The happy confluence of all three spheres, Art, Beauty, and Morality in one whole, as designated by the comely asterisk in the diagram above, I contend is only a small portion of the map of human experience. As well as, more importantly, a relatively rare occurrence in most of our lives. And this is not even to address the complications and confusions introduced to a morally therapeutic program of appreciation of art and beauty by the undeniable fact that each, and perhaps most especially the latter, are indeed seen in the eye of the beholder. Which means they are culturally determined, cognitively limited, and far too idiosyncratic to hang a plan of human betterment upon. Frankly, it makes me wonder what sort of wooly headed nonsense Professor Armstrong is blathering on about. There is far too much amoral art and amoral beauty floating around out there to think their contemplation is a reliable source of moral improvement for anyone.

Then one can trot out all the horrible examples of cultured monsters who have perpetrated horrific acts upon their fellow humans throughout the ages notwithstanding and often at the same time as they enjoyed the fruits of artists’ labors and the pleasures of natural and manmade beauty.
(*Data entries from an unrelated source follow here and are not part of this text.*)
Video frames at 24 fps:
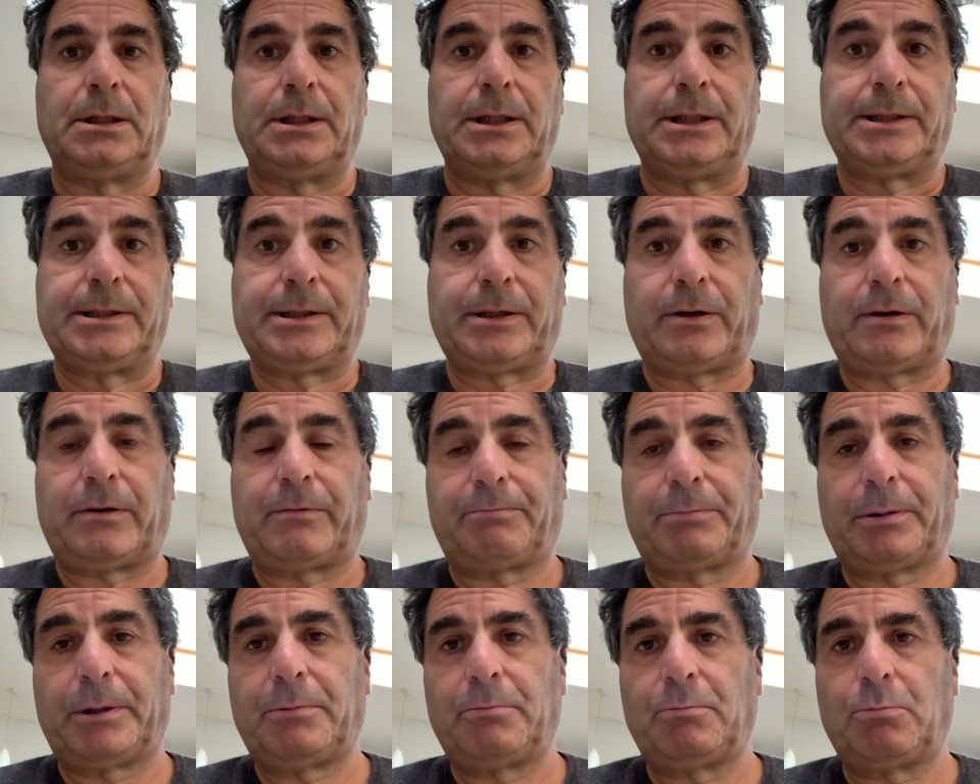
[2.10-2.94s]
So
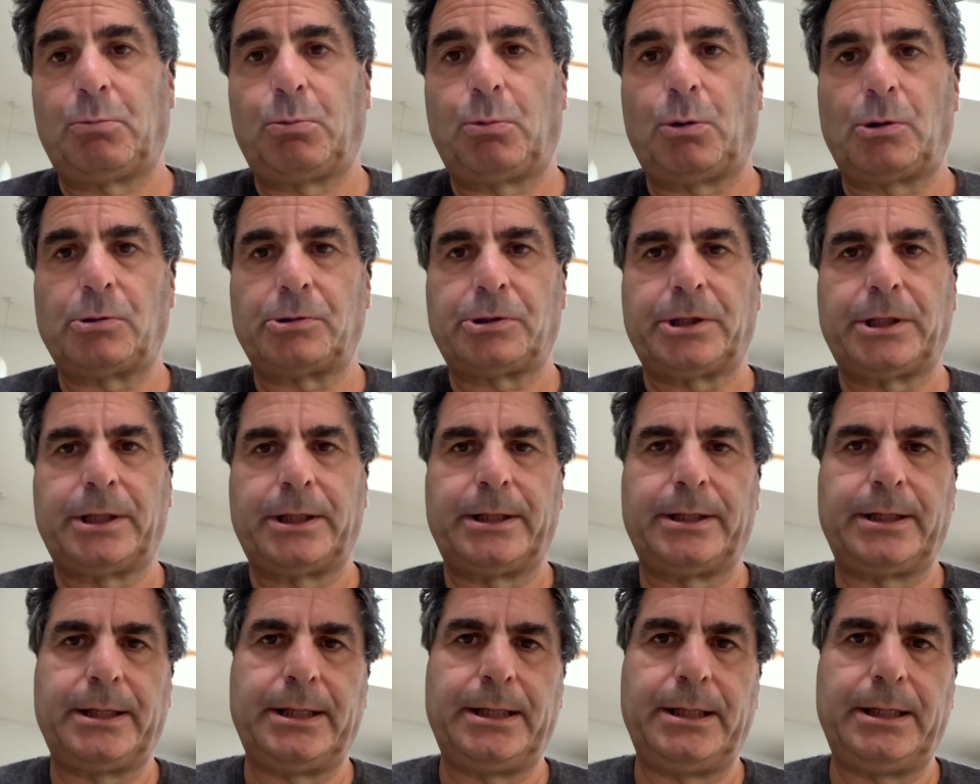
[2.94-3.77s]
I've been watching
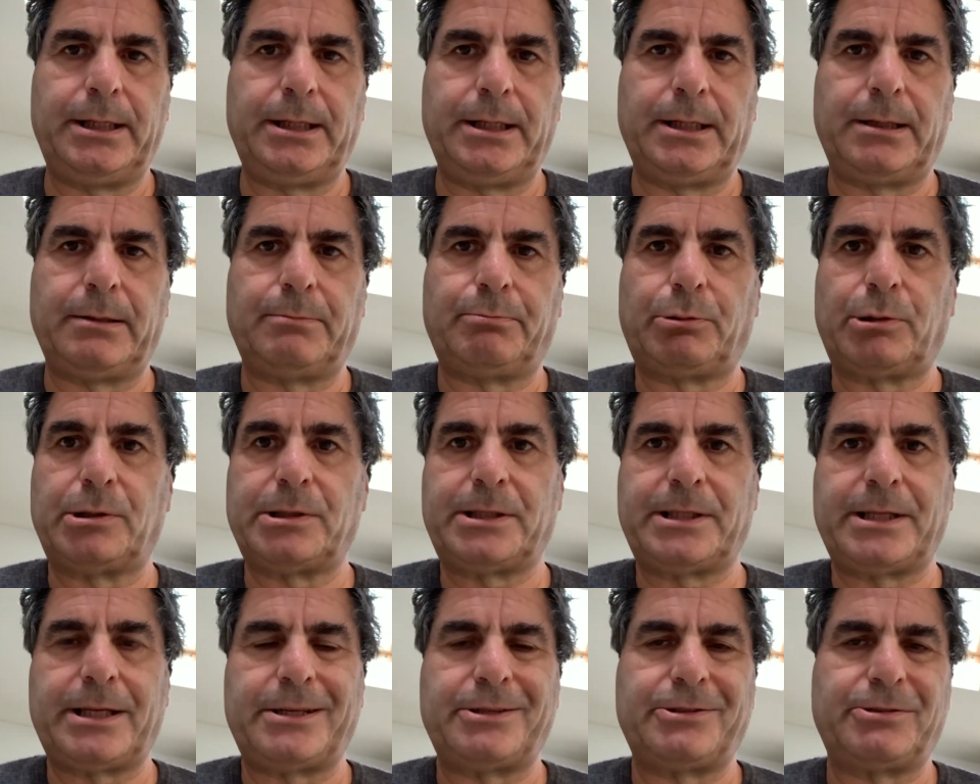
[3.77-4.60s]
the
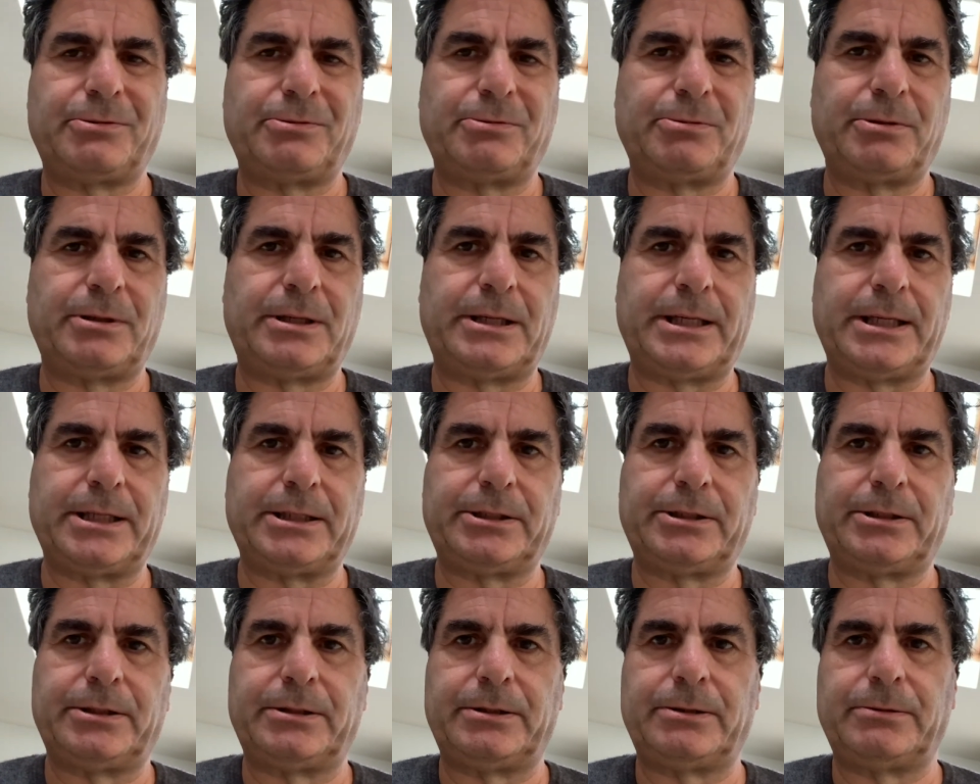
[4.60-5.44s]
presidential
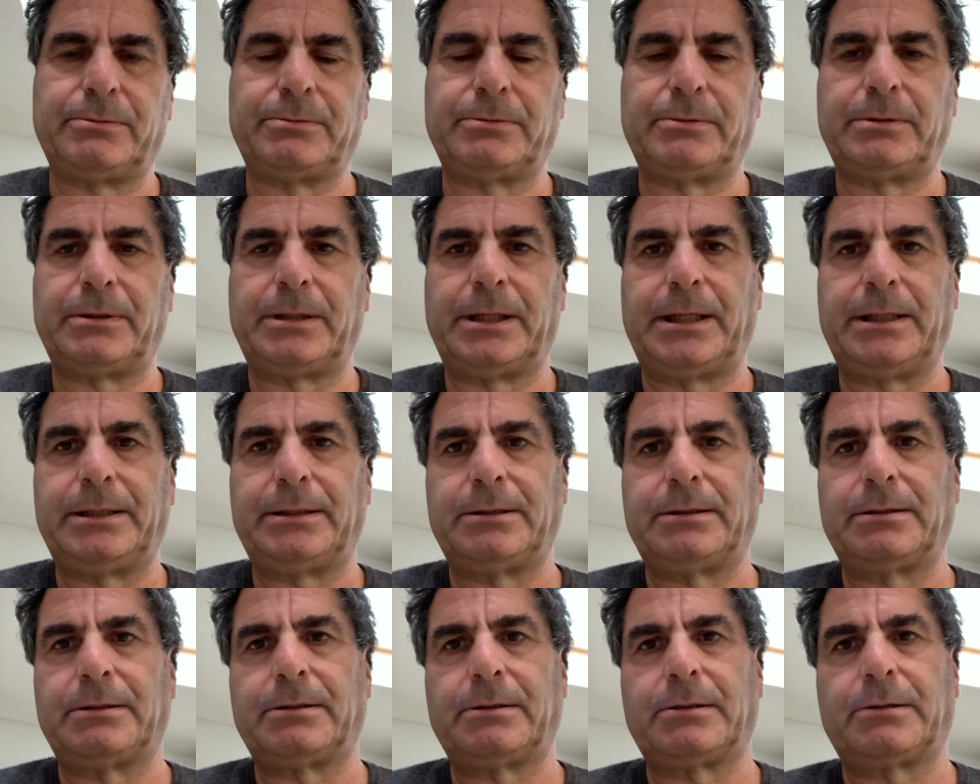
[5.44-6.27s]
election
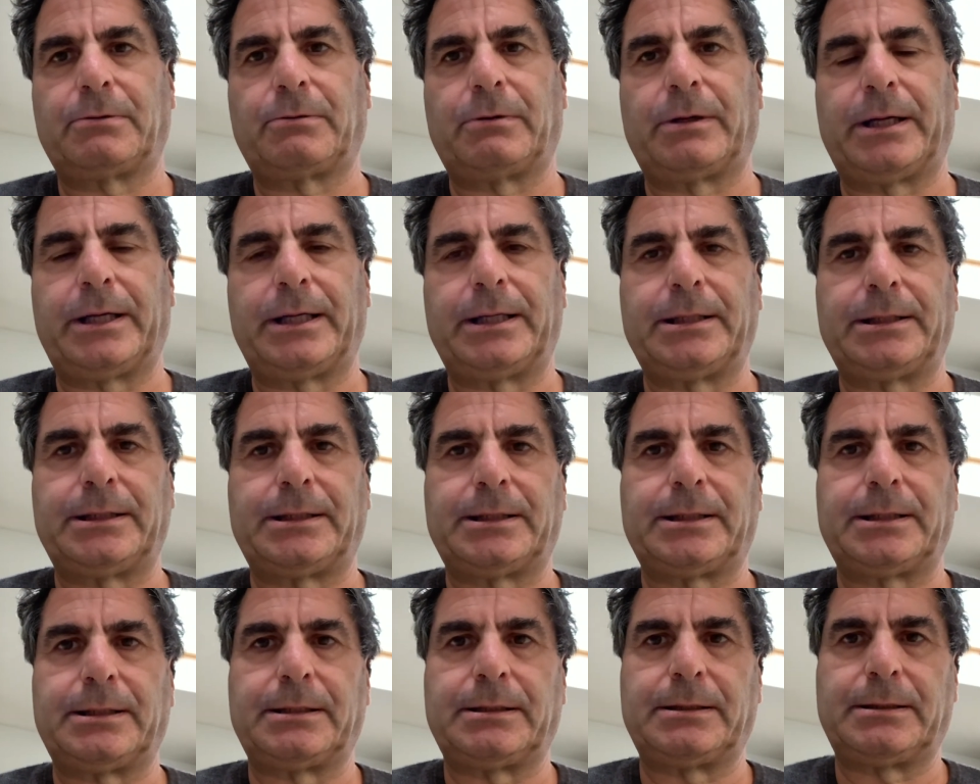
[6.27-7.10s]
in the
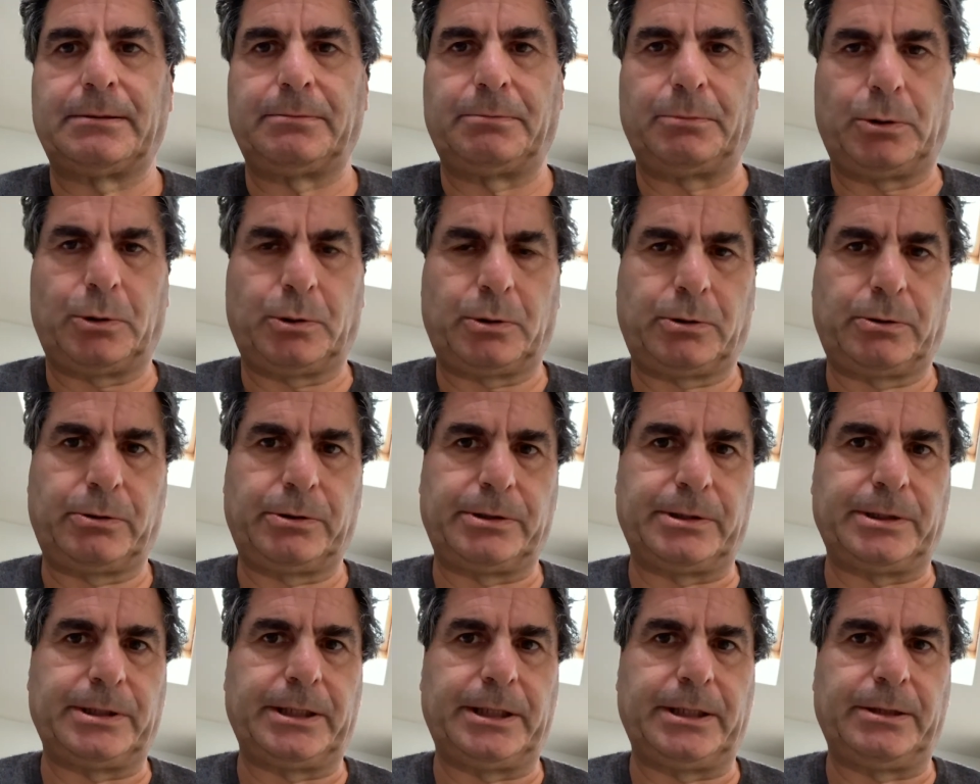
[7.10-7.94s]
greatest
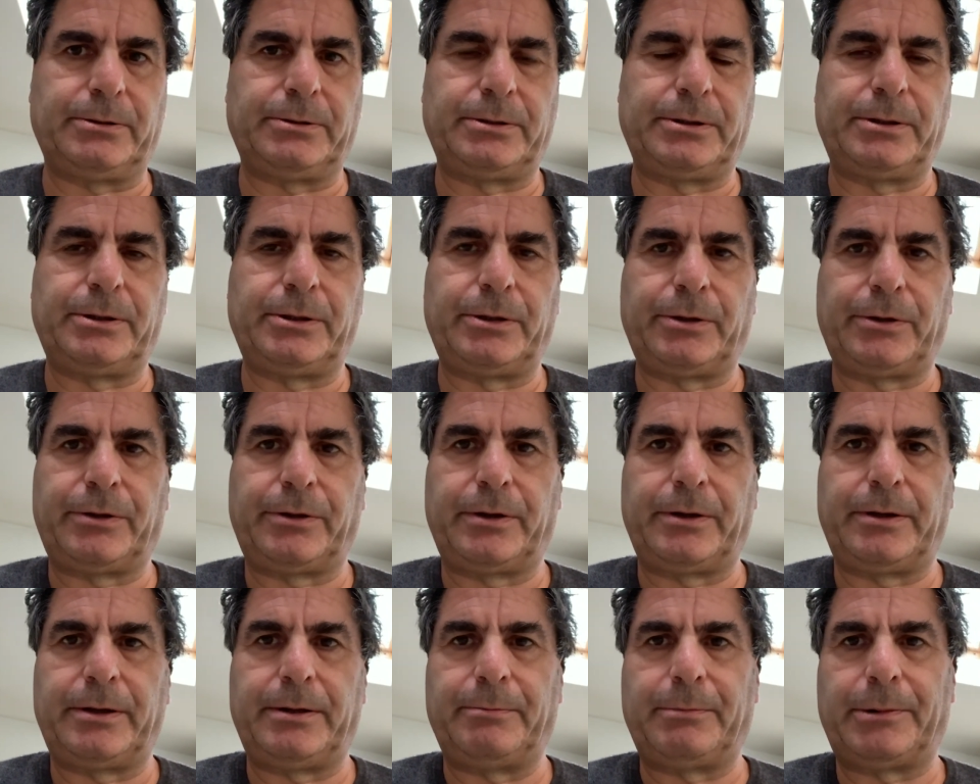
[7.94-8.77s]
democracy on earth
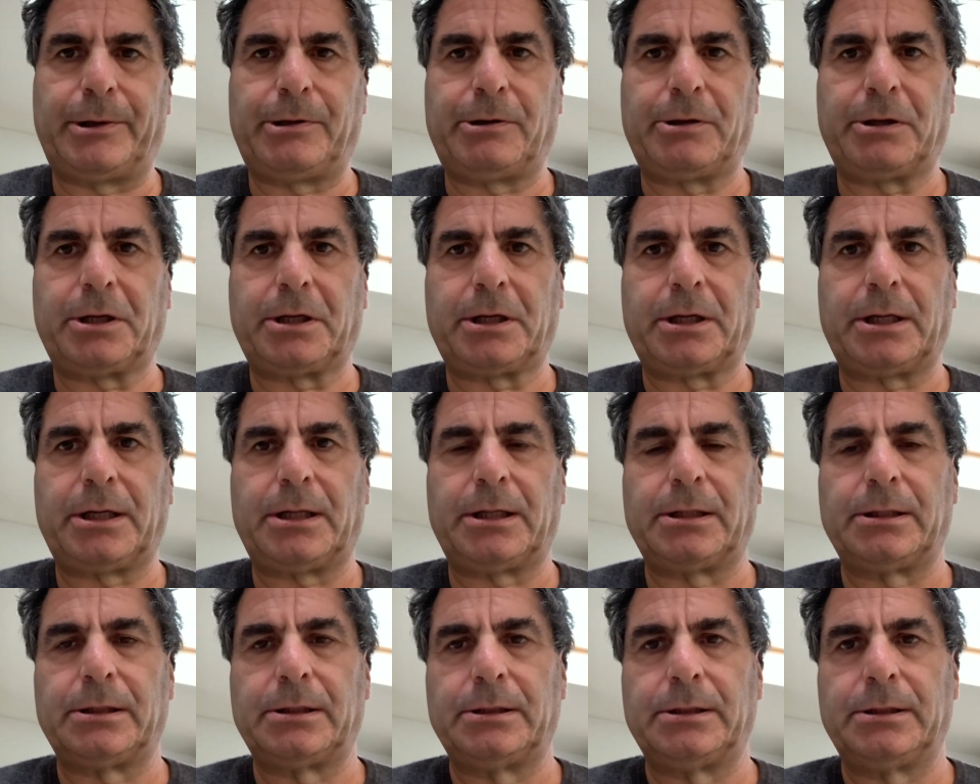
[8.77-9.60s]
in America.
All one need do is read Paul Celan’s Todesfuge or contemplate the orchestrated theft of fine art from around Europe by Hermann Göring to realize the ability and desire to appreciate art and beauty can in fact be completely divorced from any impulse toward moral betterment or even basic humanity. And I would not be the first to point out that some of the most egregious of such atrocities were committed by denizens of the same nation which produced and idealized such figures as Bach, Beethoven, Goethe, and, if we are being complete, Friedrich Schiller. Not a good scorecard in support of Dr. Armstrong’s hypothesis.

* * *
If pressed, I would propose a different formulation. What I believe is that a sensitive, open soul in the presence of art, morality, or beauty may be able, if she concentrates, to extract meaning and value from the experience. But this meaning and value will not necessarily convey simple, uplifting lessons or moral improvement. Rather, these lessons may be something different entirely: in the case of Art, ambiguity, complexity, and obscurity may illuminate certain open-ended pathways of thought; in the case of Beauty, awe, desire, and uncanniness may give rise to fear, frustration, and a feeling of loss. Surely there are certain lessons to be learned, and moral growth to be had, in the contemplation of beauty and art. But I would contend these lessons may not be comforting ones to learn, and in the case of Great Art and Great Beauty, they are almost certain to be neither simple nor clear.
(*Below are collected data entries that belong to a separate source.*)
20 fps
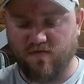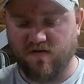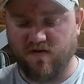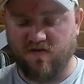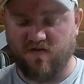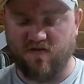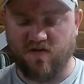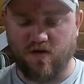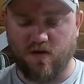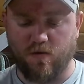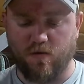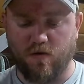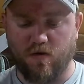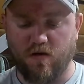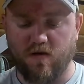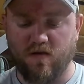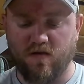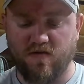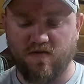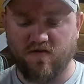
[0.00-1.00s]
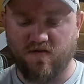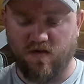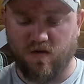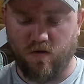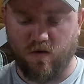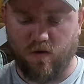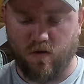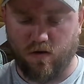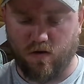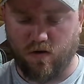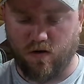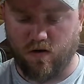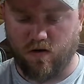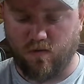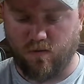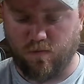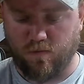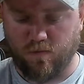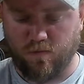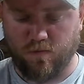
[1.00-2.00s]
fish that way unless you get hung up.
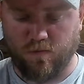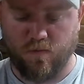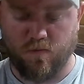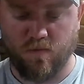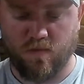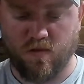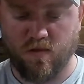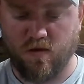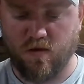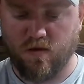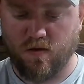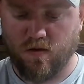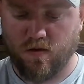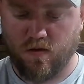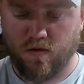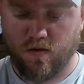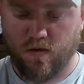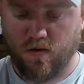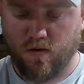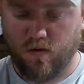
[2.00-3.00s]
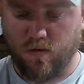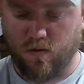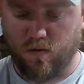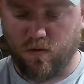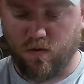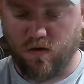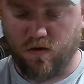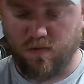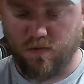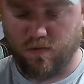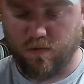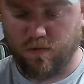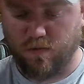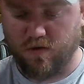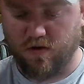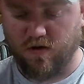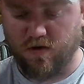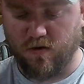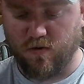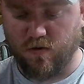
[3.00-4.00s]
Or
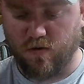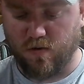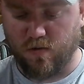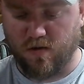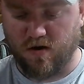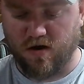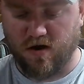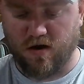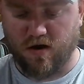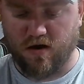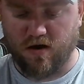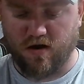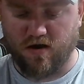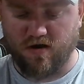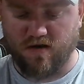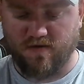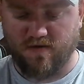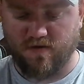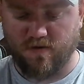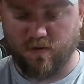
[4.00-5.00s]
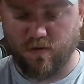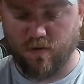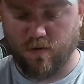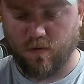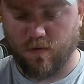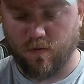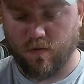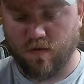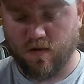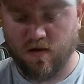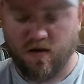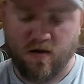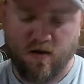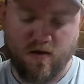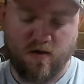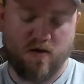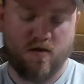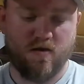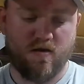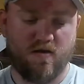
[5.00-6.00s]
you do what my daughter does
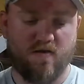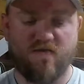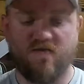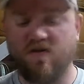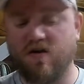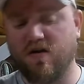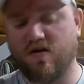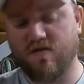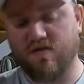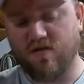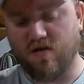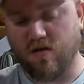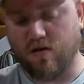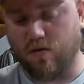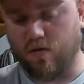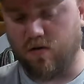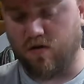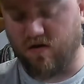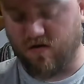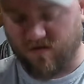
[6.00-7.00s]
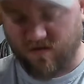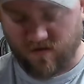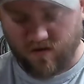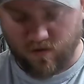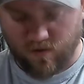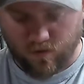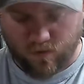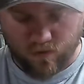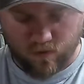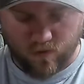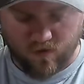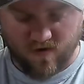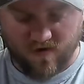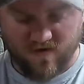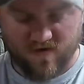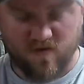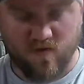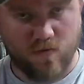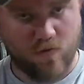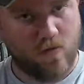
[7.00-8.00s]
and jerk a circle hook still, which
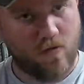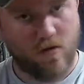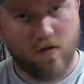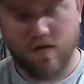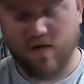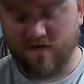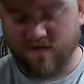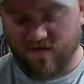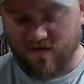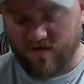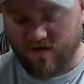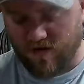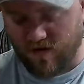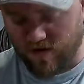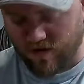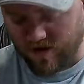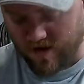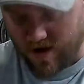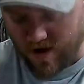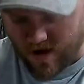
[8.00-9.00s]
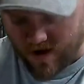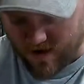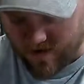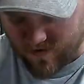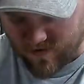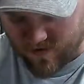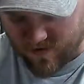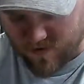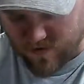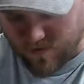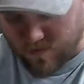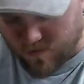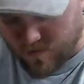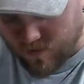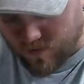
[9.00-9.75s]
she's only 9, so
Perhaps that is the biggest moral lesson to learn, after all: the world, and our experience of it, is too big to be shoehorned neatly into any coherent system of belief. That the world, in many respects, is completely indifferent to our own personal lives and fates, and there are meaningful, awe-inspiring, and wonderful things out there which have nothing at all to do with our petty concerns. Perhaps that is the real power of Beauty and Art and Morality: writ large, they are a reminder of our own insignificance, and a spur to the sort of radical doubt that encourages us to seek harder for the meaning and value—the sources and guides to morality—in our own circumscribed lives.

That is a good lesson, but I’m not sure how you’re going to print it in a textbook.
“I see no justice in that plan.”

“Who said,” lashed out Isaac Penn, “that you, a man, can always perceive justice? Who said that justice is what you imagine? Can you be sure that you know it when you see it, that you will live long enough to recognize the decisive thunder of its occurrence, that it can be manifest within a generation, within ten generations, within the entire span of human existence? What you are talking about is common sense, not justice. Justice is higher and not as easy to understand—until it presents itself in unmistakable splendor. The design of which I speak is far above our understanding. But we can sometimes feel its presence.”